Copy each record below faithfully, leaving out images.

| MATERIAL TO PROCESS |
....

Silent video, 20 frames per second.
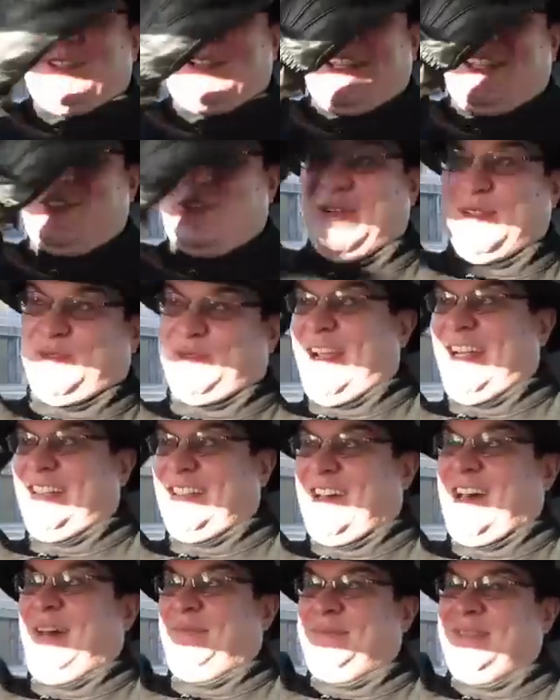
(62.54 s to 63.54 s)
looking to his right,
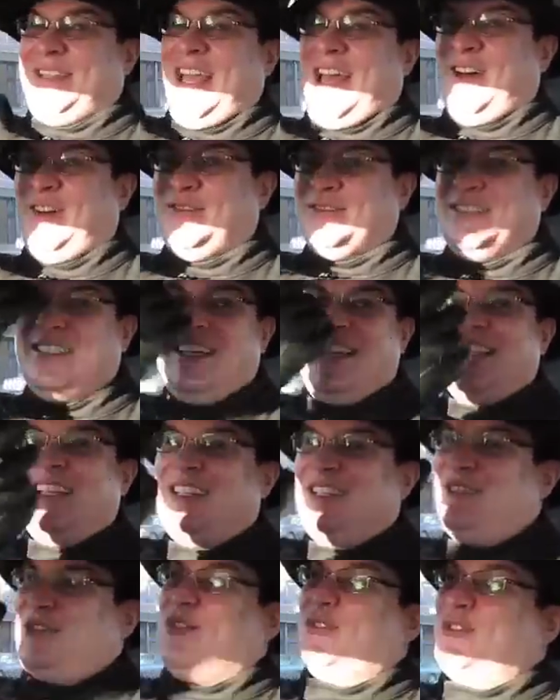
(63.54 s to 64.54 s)
up, down,
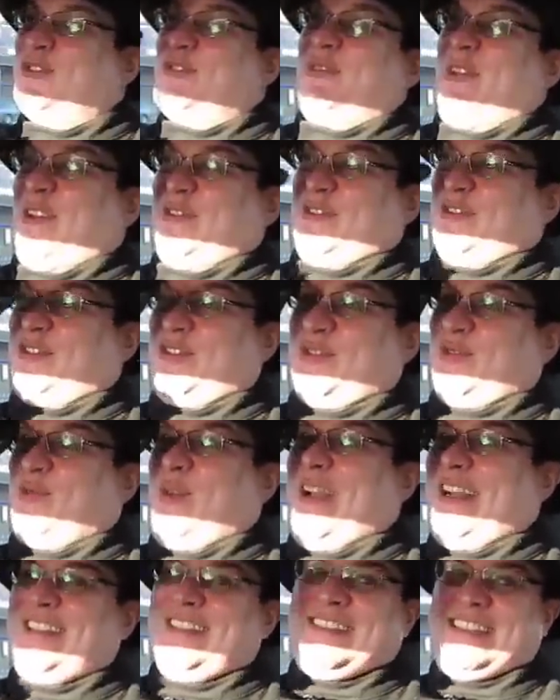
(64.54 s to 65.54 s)
turns around, just
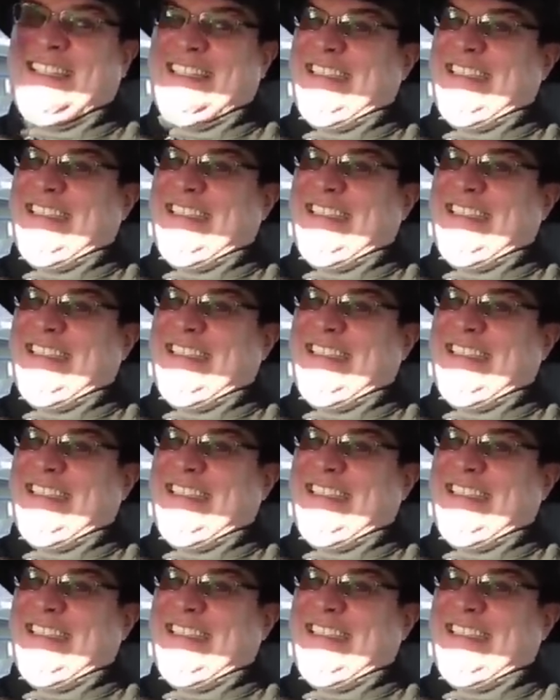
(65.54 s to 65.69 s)
whites.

....

| YOUR RESPONSE |
Silent video, 20 frames per second.
(62.54 s to 63.54 s)
looking to his right,
(63.54 s to 64.54 s)
up, down,
(64.54 s to 65.54 s)
turns around, just
(65.54 s to 65.69 s)
whites.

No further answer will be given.